>>>>>
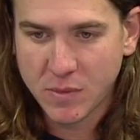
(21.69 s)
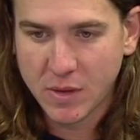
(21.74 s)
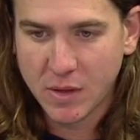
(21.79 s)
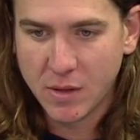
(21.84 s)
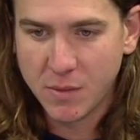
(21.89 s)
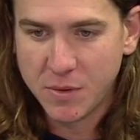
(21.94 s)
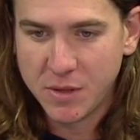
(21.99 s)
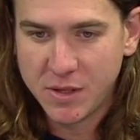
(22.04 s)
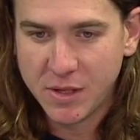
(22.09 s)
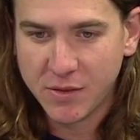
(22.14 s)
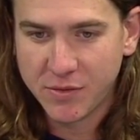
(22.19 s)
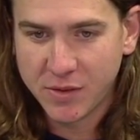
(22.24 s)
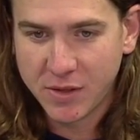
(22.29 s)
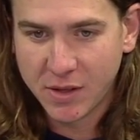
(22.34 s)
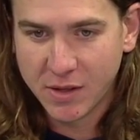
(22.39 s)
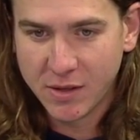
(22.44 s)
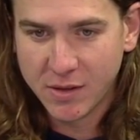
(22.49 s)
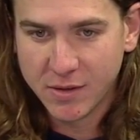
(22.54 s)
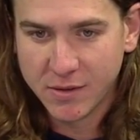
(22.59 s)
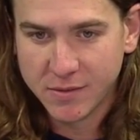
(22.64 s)
I mean,
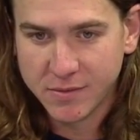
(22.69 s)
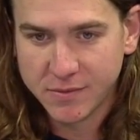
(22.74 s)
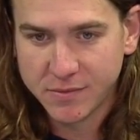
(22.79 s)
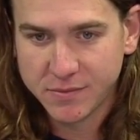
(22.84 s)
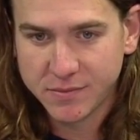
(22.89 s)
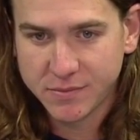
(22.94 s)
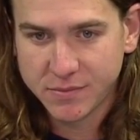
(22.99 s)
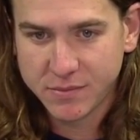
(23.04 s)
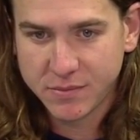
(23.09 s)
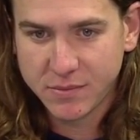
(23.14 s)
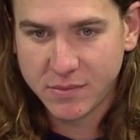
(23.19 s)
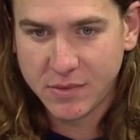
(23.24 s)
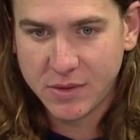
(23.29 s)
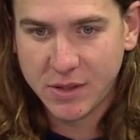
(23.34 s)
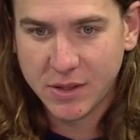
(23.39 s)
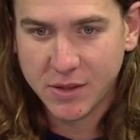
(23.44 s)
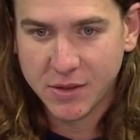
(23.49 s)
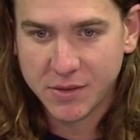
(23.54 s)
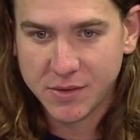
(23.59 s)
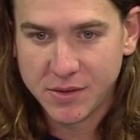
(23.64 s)
definitely gotta, you
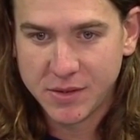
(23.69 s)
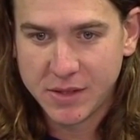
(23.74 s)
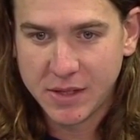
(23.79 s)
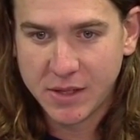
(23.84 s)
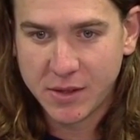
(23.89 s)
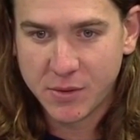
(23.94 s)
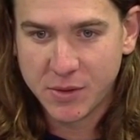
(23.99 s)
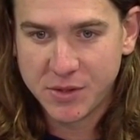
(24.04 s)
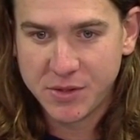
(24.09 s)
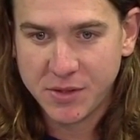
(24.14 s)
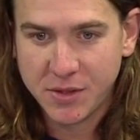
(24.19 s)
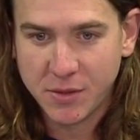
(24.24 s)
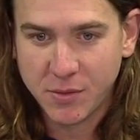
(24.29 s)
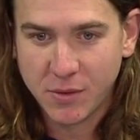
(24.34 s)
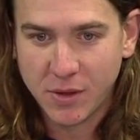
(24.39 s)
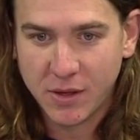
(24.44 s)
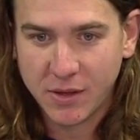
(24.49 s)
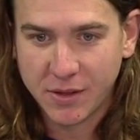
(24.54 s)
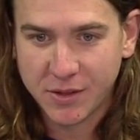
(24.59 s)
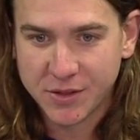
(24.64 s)
know, take what you did
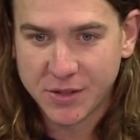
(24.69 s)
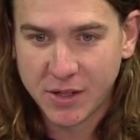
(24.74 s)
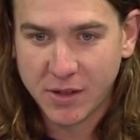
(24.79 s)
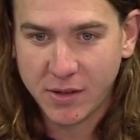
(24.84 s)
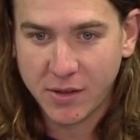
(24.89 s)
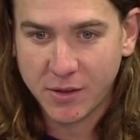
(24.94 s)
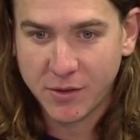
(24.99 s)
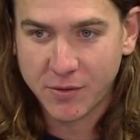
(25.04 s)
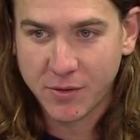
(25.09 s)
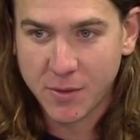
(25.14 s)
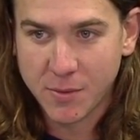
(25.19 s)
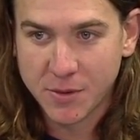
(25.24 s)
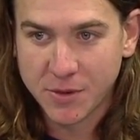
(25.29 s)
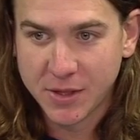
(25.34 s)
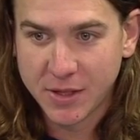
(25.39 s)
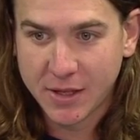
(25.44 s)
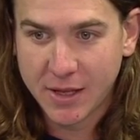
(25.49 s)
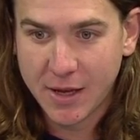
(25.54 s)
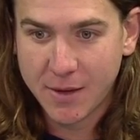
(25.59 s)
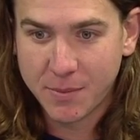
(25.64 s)
wrong and try to learn from it, try
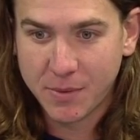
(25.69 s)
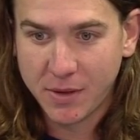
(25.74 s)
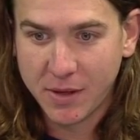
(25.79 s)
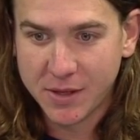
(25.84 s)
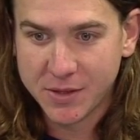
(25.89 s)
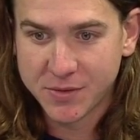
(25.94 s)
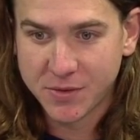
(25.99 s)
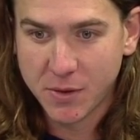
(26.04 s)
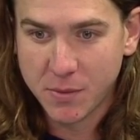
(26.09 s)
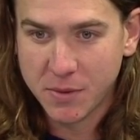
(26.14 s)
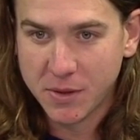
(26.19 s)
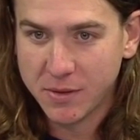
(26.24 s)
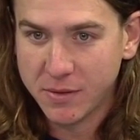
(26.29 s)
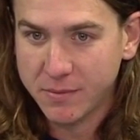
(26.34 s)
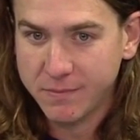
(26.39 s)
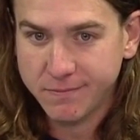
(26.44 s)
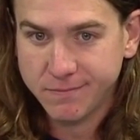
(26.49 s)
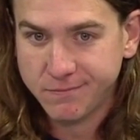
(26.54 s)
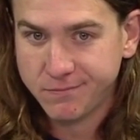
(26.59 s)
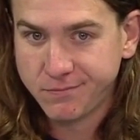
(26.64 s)
to capitalize from it.
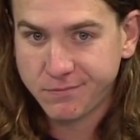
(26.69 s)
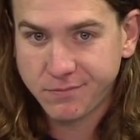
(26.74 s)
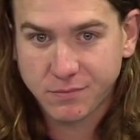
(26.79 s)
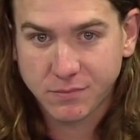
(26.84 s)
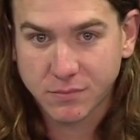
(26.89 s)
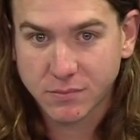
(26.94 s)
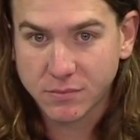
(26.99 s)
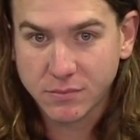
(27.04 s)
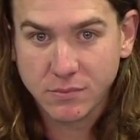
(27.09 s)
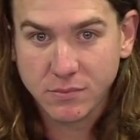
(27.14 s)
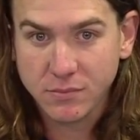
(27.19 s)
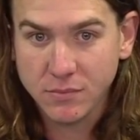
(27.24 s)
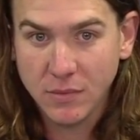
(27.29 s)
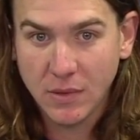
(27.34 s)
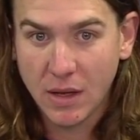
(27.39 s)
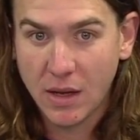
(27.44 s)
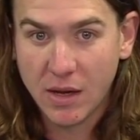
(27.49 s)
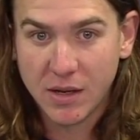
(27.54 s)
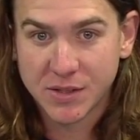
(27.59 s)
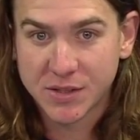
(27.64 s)
And
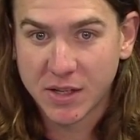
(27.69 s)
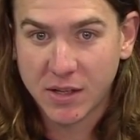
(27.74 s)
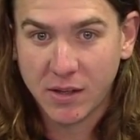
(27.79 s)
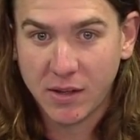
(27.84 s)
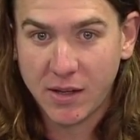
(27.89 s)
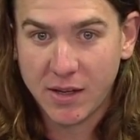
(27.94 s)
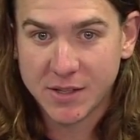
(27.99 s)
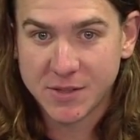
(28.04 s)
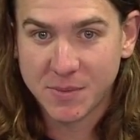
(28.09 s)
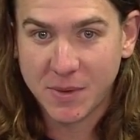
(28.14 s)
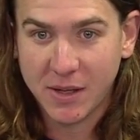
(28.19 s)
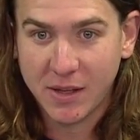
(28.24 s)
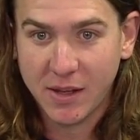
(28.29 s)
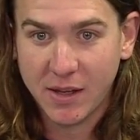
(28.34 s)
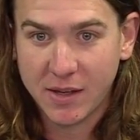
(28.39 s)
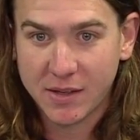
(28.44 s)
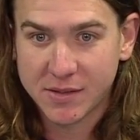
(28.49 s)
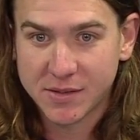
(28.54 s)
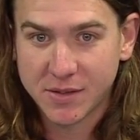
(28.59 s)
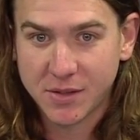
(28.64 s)
I just kind of lost my
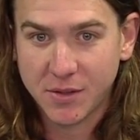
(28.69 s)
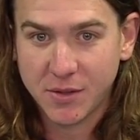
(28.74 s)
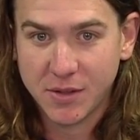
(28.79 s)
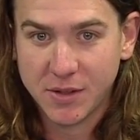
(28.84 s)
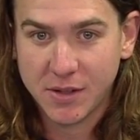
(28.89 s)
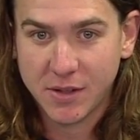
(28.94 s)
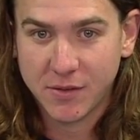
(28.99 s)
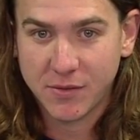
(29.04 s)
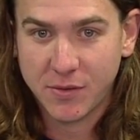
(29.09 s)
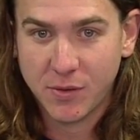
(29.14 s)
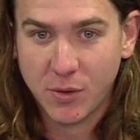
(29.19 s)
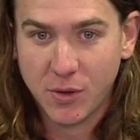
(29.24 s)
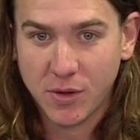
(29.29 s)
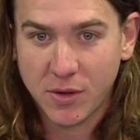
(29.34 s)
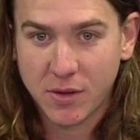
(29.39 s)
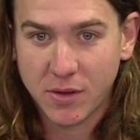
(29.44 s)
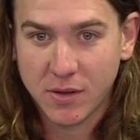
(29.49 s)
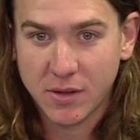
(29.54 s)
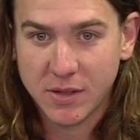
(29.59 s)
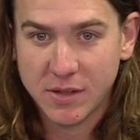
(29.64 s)
legs going in that
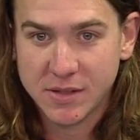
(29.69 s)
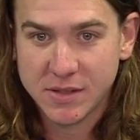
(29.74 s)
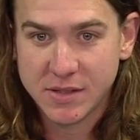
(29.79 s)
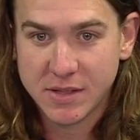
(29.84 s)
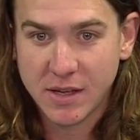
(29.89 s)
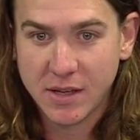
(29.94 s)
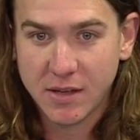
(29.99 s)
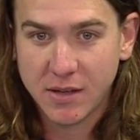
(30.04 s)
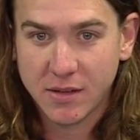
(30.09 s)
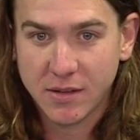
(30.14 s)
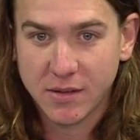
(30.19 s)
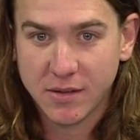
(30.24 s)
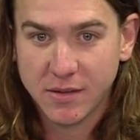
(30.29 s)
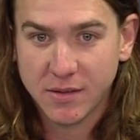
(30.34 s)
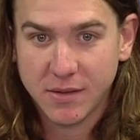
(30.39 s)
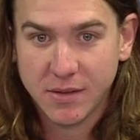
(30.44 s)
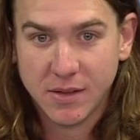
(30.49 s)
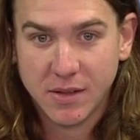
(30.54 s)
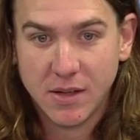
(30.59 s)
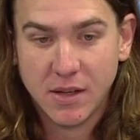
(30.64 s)
fourth and didn't stay
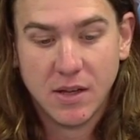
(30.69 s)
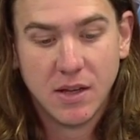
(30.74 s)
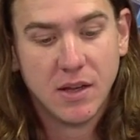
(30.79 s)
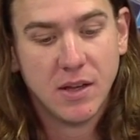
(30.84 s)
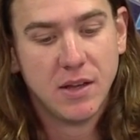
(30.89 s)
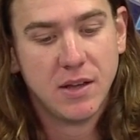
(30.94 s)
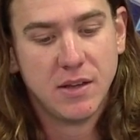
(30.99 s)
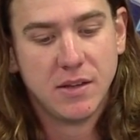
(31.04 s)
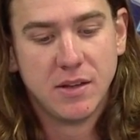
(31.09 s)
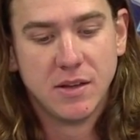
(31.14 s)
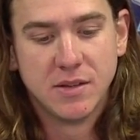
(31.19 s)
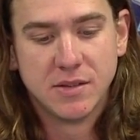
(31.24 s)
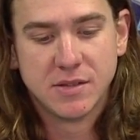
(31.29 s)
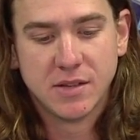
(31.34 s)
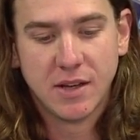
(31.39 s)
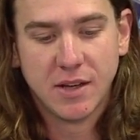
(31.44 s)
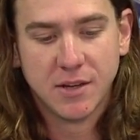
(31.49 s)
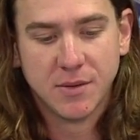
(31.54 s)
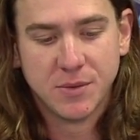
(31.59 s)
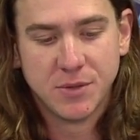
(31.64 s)
in
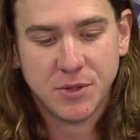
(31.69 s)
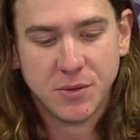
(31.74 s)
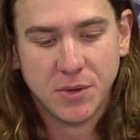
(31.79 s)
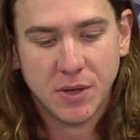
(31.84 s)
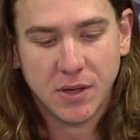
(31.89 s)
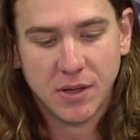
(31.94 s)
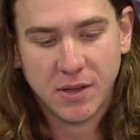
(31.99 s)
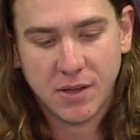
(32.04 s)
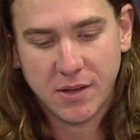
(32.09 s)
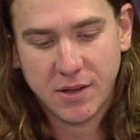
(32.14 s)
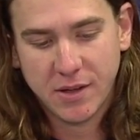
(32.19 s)
them too well.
<<<<<
Task requirements:
Please give back the material above exactly as written, pictures omitted.

Response below:
(21.69 s)
(21.74 s)
(21.79 s)
(21.84 s)
(21.89 s)
(21.94 s)
(21.99 s)
(22.04 s)
(22.09 s)
(22.14 s)
(22.19 s)
(22.24 s)
(22.29 s)
(22.34 s)
(22.39 s)
(22.44 s)
(22.49 s)
(22.54 s)
(22.59 s)
(22.64 s)
I mean,
(22.69 s)
(22.74 s)
(22.79 s)
(22.84 s)
(22.89 s)
(22.94 s)
(22.99 s)
(23.04 s)
(23.09 s)
(23.14 s)
(23.19 s)
(23.24 s)
(23.29 s)
(23.34 s)
(23.39 s)
(23.44 s)
(23.49 s)
(23.54 s)
(23.59 s)
(23.64 s)
definitely gotta, you
(23.69 s)
(23.74 s)
(23.79 s)
(23.84 s)
(23.89 s)
(23.94 s)
(23.99 s)
(24.04 s)
(24.09 s)
(24.14 s)
(24.19 s)
(24.24 s)
(24.29 s)
(24.34 s)
(24.39 s)
(24.44 s)
(24.49 s)
(24.54 s)
(24.59 s)
(24.64 s)
know, take what you did
(24.69 s)
(24.74 s)
(24.79 s)
(24.84 s)
(24.89 s)
(24.94 s)
(24.99 s)
(25.04 s)
(25.09 s)
(25.14 s)
(25.19 s)
(25.24 s)
(25.29 s)
(25.34 s)
(25.39 s)
(25.44 s)
(25.49 s)
(25.54 s)
(25.59 s)
(25.64 s)
wrong and try to learn from it, try
(25.69 s)
(25.74 s)
(25.79 s)
(25.84 s)
(25.89 s)
(25.94 s)
(25.99 s)
(26.04 s)
(26.09 s)
(26.14 s)
(26.19 s)
(26.24 s)
(26.29 s)
(26.34 s)
(26.39 s)
(26.44 s)
(26.49 s)
(26.54 s)
(26.59 s)
(26.64 s)
to capitalize from it.
(26.69 s)
(26.74 s)
(26.79 s)
(26.84 s)
(26.89 s)
(26.94 s)
(26.99 s)
(27.04 s)
(27.09 s)
(27.14 s)
(27.19 s)
(27.24 s)
(27.29 s)
(27.34 s)
(27.39 s)
(27.44 s)
(27.49 s)
(27.54 s)
(27.59 s)
(27.64 s)
And
(27.69 s)
(27.74 s)
(27.79 s)
(27.84 s)
(27.89 s)
(27.94 s)
(27.99 s)
(28.04 s)
(28.09 s)
(28.14 s)
(28.19 s)
(28.24 s)
(28.29 s)
(28.34 s)
(28.39 s)
(28.44 s)
(28.49 s)
(28.54 s)
(28.59 s)
(28.64 s)
I just kind of lost my
(28.69 s)
(28.74 s)
(28.79 s)
(28.84 s)
(28.89 s)
(28.94 s)
(28.99 s)
(29.04 s)
(29.09 s)
(29.14 s)
(29.19 s)
(29.24 s)
(29.29 s)
(29.34 s)
(29.39 s)
(29.44 s)
(29.49 s)
(29.54 s)
(29.59 s)
(29.64 s)
legs going in that
(29.69 s)
(29.74 s)
(29.79 s)
(29.84 s)
(29.89 s)
(29.94 s)
(29.99 s)
(30.04 s)
(30.09 s)
(30.14 s)
(30.19 s)
(30.24 s)
(30.29 s)
(30.34 s)
(30.39 s)
(30.44 s)
(30.49 s)
(30.54 s)
(30.59 s)
(30.64 s)
fourth and didn't stay
(30.69 s)
(30.74 s)
(30.79 s)
(30.84 s)
(30.89 s)
(30.94 s)
(30.99 s)
(31.04 s)
(31.09 s)
(31.14 s)
(31.19 s)
(31.24 s)
(31.29 s)
(31.34 s)
(31.39 s)
(31.44 s)
(31.49 s)
(31.54 s)
(31.59 s)
(31.64 s)
in
(31.69 s)
(31.74 s)
(31.79 s)
(31.84 s)
(31.89 s)
(31.94 s)
(31.99 s)
(32.04 s)
(32.09 s)
(32.14 s)
(32.19 s)
them too well.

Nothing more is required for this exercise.